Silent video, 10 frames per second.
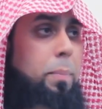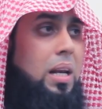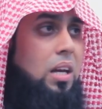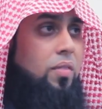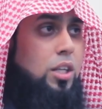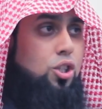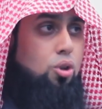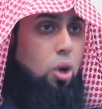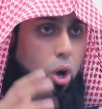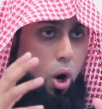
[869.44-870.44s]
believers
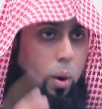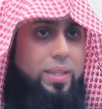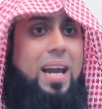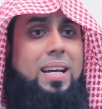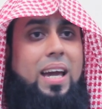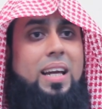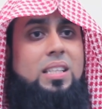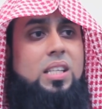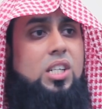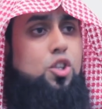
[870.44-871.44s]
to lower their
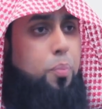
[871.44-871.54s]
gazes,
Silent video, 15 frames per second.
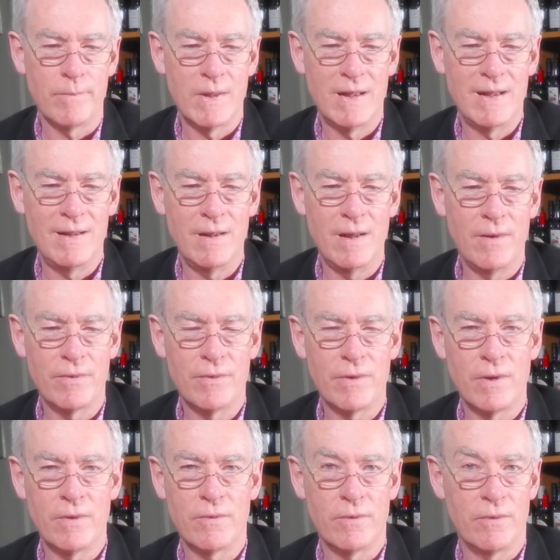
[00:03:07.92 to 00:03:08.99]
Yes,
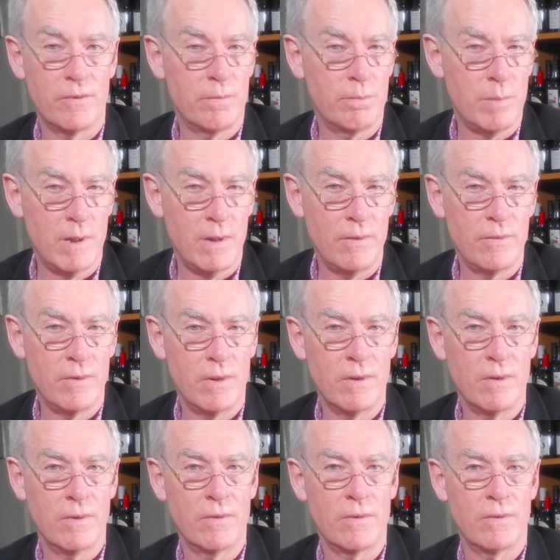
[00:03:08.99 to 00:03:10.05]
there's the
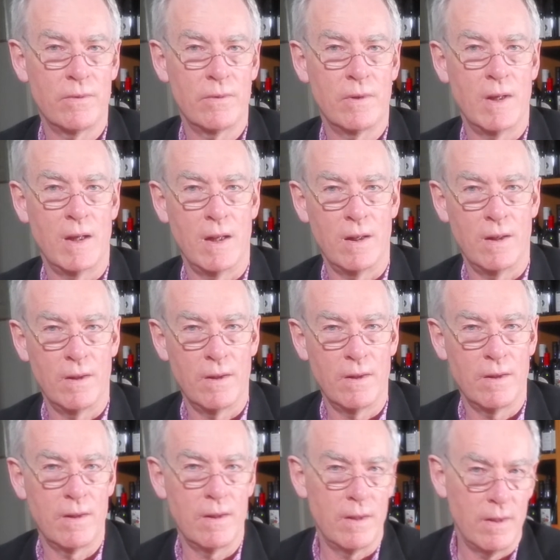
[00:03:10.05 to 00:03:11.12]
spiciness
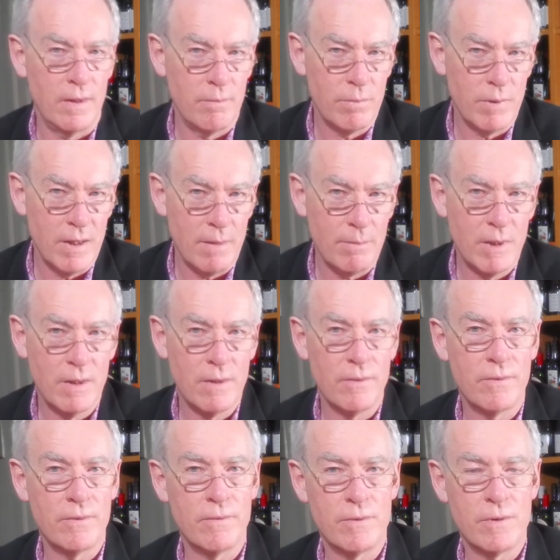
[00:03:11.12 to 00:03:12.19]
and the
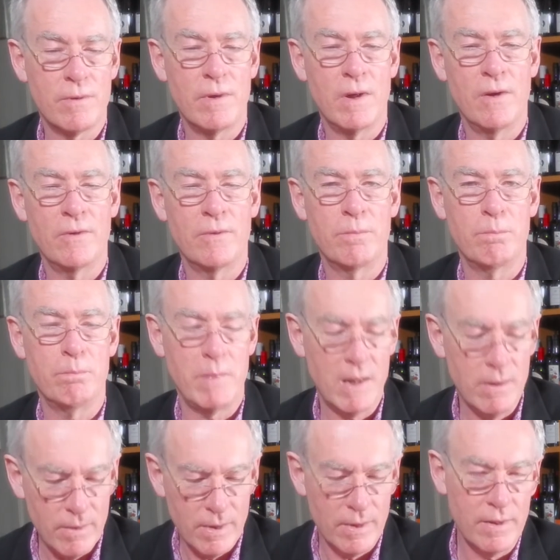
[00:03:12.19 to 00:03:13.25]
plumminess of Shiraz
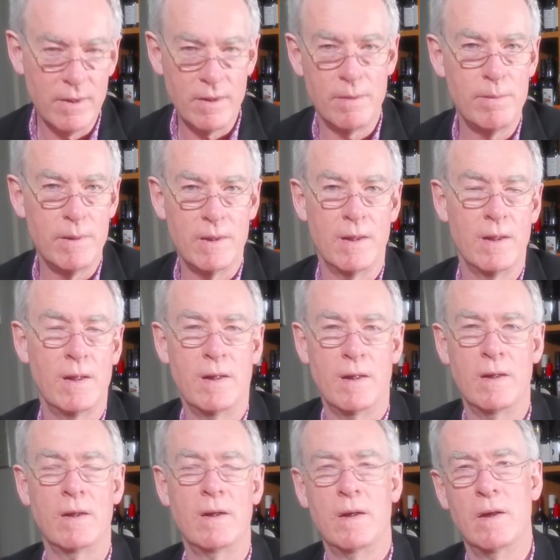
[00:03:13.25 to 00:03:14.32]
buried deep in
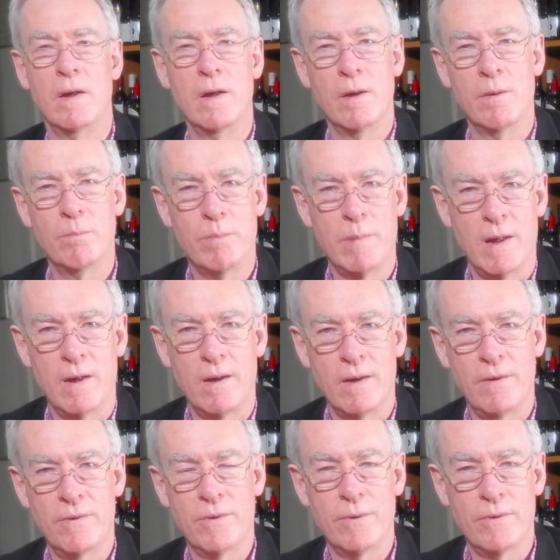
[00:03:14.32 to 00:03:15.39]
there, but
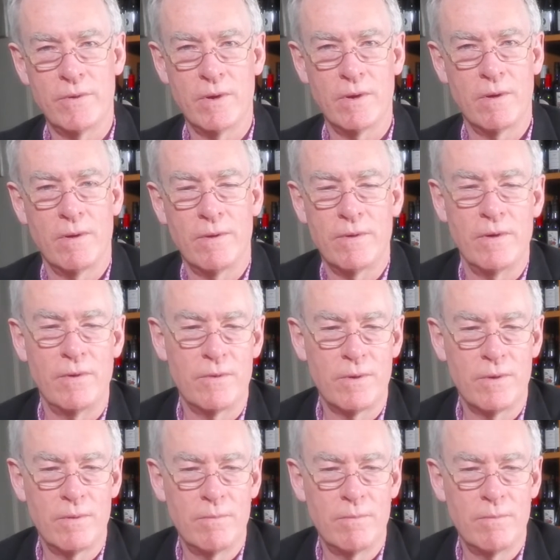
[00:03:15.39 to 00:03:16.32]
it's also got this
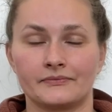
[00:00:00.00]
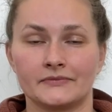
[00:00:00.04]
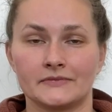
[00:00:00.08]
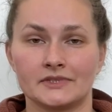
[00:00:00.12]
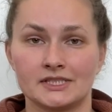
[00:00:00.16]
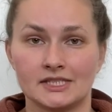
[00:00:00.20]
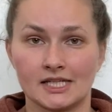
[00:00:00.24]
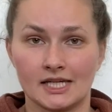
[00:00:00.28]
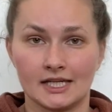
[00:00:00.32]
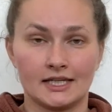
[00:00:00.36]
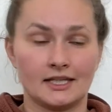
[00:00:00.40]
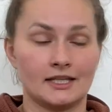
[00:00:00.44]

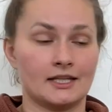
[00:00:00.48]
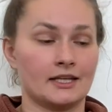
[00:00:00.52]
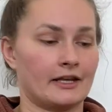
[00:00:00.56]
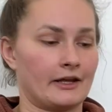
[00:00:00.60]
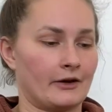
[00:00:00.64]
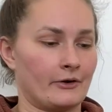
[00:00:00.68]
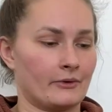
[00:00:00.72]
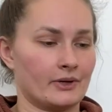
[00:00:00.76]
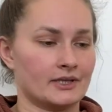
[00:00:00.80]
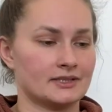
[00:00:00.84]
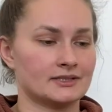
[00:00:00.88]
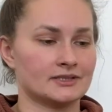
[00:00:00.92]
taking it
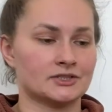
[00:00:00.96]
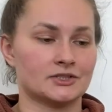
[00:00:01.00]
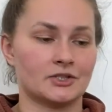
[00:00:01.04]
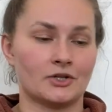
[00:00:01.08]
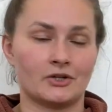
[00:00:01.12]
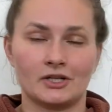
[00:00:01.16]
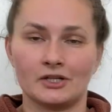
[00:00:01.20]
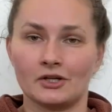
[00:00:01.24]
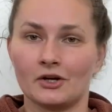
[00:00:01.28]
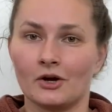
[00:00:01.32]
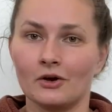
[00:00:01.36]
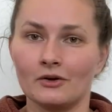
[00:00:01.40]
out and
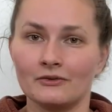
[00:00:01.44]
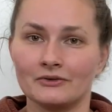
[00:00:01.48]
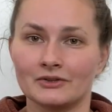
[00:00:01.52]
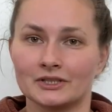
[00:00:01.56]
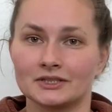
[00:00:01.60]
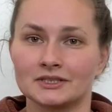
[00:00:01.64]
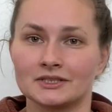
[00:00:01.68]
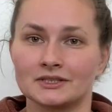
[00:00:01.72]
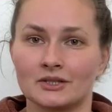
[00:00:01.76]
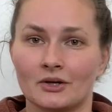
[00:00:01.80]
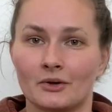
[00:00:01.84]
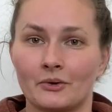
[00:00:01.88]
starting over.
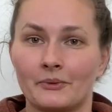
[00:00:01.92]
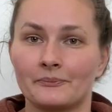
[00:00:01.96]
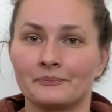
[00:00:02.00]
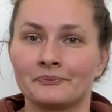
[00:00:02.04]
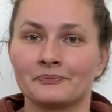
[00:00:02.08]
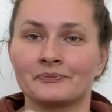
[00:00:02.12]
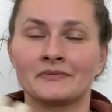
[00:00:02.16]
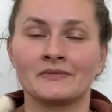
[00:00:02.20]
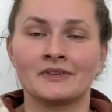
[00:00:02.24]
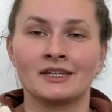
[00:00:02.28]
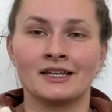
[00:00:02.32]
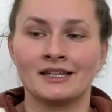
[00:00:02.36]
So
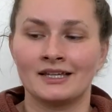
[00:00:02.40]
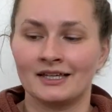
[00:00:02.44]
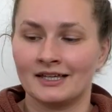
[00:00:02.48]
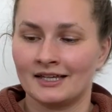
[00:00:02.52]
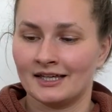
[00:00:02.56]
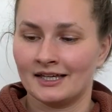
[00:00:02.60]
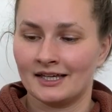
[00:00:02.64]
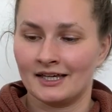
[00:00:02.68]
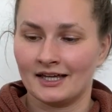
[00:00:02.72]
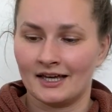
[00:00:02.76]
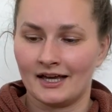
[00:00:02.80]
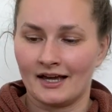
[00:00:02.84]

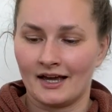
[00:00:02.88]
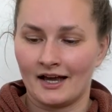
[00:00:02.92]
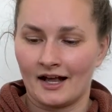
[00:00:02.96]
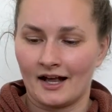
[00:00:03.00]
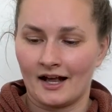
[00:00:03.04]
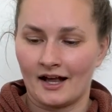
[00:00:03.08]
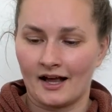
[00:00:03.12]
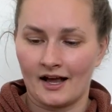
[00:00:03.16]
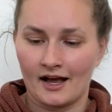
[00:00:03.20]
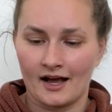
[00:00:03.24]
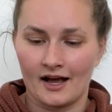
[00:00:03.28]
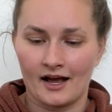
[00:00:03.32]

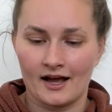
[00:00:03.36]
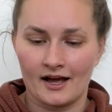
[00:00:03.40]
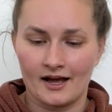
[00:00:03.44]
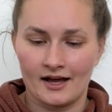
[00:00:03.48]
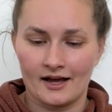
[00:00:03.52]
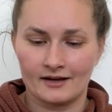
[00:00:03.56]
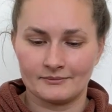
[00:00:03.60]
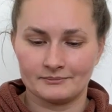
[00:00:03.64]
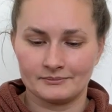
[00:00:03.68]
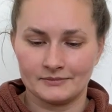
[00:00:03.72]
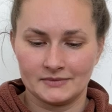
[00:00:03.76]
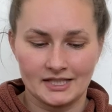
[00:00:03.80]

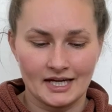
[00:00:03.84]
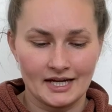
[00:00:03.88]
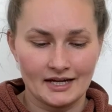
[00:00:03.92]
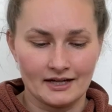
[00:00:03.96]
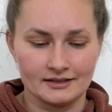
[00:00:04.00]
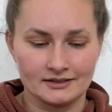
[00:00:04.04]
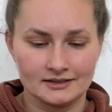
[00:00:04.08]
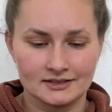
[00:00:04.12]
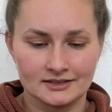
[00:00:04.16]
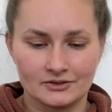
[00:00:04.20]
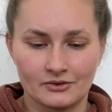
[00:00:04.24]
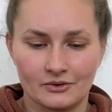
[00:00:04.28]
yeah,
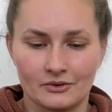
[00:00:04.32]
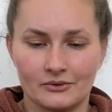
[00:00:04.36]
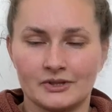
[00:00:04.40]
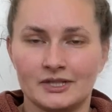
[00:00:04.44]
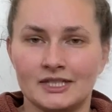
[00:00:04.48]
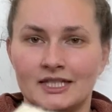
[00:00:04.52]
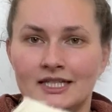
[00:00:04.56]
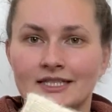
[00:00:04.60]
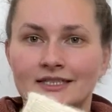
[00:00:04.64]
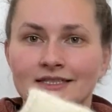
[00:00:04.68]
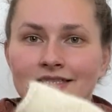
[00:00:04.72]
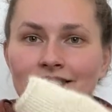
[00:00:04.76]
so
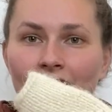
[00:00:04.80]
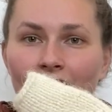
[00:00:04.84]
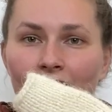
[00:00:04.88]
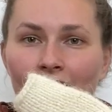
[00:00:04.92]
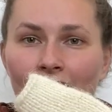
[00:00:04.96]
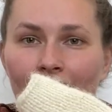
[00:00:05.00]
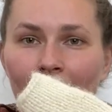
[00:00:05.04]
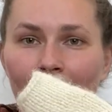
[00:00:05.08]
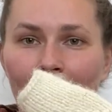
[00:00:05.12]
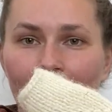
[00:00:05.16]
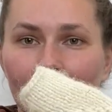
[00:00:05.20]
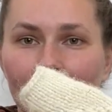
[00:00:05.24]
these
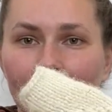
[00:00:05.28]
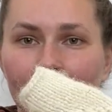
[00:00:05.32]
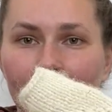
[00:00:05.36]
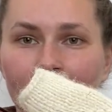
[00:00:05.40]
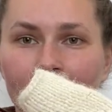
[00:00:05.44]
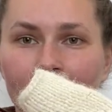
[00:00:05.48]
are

#### Problem requirements:
The data above must be given back verbatim, minus its images.

#### Problem solution:
Silent video, 10 frames per second.
[869.44-870.44s]
believers
[870.44-871.44s]
to lower their
[871.44-871.54s]
gazes,
Silent video, 15 frames per second.
[00:03:07.92 to 00:03:08.99]
Yes,
[00:03:08.99 to 00:03:10.05]
there's the
[00:03:10.05 to 00:03:11.12]
spiciness
[00:03:11.12 to 00:03:12.19]
and the
[00:03:12.19 to 00:03:13.25]
plumminess of Shiraz
[00:03:13.25 to 00:03:14.32]
buried deep in
[00:03:14.32 to 00:03:15.39]
there, but
[00:03:15.39 to 00:03:16.32]
it's also got this
[00:00:00.00]
[00:00:00.04]
[00:00:00.08]
[00:00:00.12]
[00:00:00.16]
[00:00:00.20]
[00:00:00.24]
[00:00:00.28]
[00:00:00.32]
[00:00:00.36]
[00:00:00.40]
[00:00:00.44]

[00:00:00.48]
[00:00:00.52]
[00:00:00.56]
[00:00:00.60]
[00:00:00.64]
[00:00:00.68]
[00:00:00.72]
[00:00:00.76]
[00:00:00.80]
[00:00:00.84]
[00:00:00.88]
[00:00:00.92]
taking it
[00:00:00.96]
[00:00:01.00]
[00:00:01.04]
[00:00:01.08]
[00:00:01.12]
[00:00:01.16]
[00:00:01.20]
[00:00:01.24]
[00:00:01.28]
[00:00:01.32]
[00:00:01.36]
[00:00:01.40]
out and
[00:00:01.44]
[00:00:01.48]
[00:00:01.52]
[00:00:01.56]
[00:00:01.60]
[00:00:01.64]
[00:00:01.68]
[00:00:01.72]
[00:00:01.76]
[00:00:01.80]
[00:00:01.84]
[00:00:01.88]
starting over.
[00:00:01.92]
[00:00:01.96]
[00:00:02.00]
[00:00:02.04]
[00:00:02.08]
[00:00:02.12]
[00:00:02.16]
[00:00:02.20]
[00:00:02.24]
[00:00:02.28]
[00:00:02.32]
[00:00:02.36]
So
[00:00:02.40]
[00:00:02.44]
[00:00:02.48]
[00:00:02.52]
[00:00:02.56]
[00:00:02.60]
[00:00:02.64]
[00:00:02.68]
[00:00:02.72]
[00:00:02.76]
[00:00:02.80]
[00:00:02.84]

[00:00:02.88]
[00:00:02.92]
[00:00:02.96]
[00:00:03.00]
[00:00:03.04]
[00:00:03.08]
[00:00:03.12]
[00:00:03.16]
[00:00:03.20]
[00:00:03.24]
[00:00:03.28]
[00:00:03.32]

[00:00:03.36]
[00:00:03.40]
[00:00:03.44]
[00:00:03.48]
[00:00:03.52]
[00:00:03.56]
[00:00:03.60]
[00:00:03.64]
[00:00:03.68]
[00:00:03.72]
[00:00:03.76]
[00:00:03.80]

[00:00:03.84]
[00:00:03.88]
[00:00:03.92]
[00:00:03.96]
[00:00:04.00]
[00:00:04.04]
[00:00:04.08]
[00:00:04.12]
[00:00:04.16]
[00:00:04.20]
[00:00:04.24]
[00:00:04.28]
yeah,
[00:00:04.32]
[00:00:04.36]
[00:00:04.40]
[00:00:04.44]
[00:00:04.48]
[00:00:04.52]
[00:00:04.56]
[00:00:04.60]
[00:00:04.64]
[00:00:04.68]
[00:00:04.72]
[00:00:04.76]
so
[00:00:04.80]
[00:00:04.84]
[00:00:04.88]
[00:00:04.92]
[00:00:04.96]
[00:00:05.00]
[00:00:05.04]
[00:00:05.08]
[00:00:05.12]
[00:00:05.16]
[00:00:05.20]
[00:00:05.24]
these
[00:00:05.28]
[00:00:05.32]
[00:00:05.36]
[00:00:05.40]
[00:00:05.44]
[00:00:05.48]
are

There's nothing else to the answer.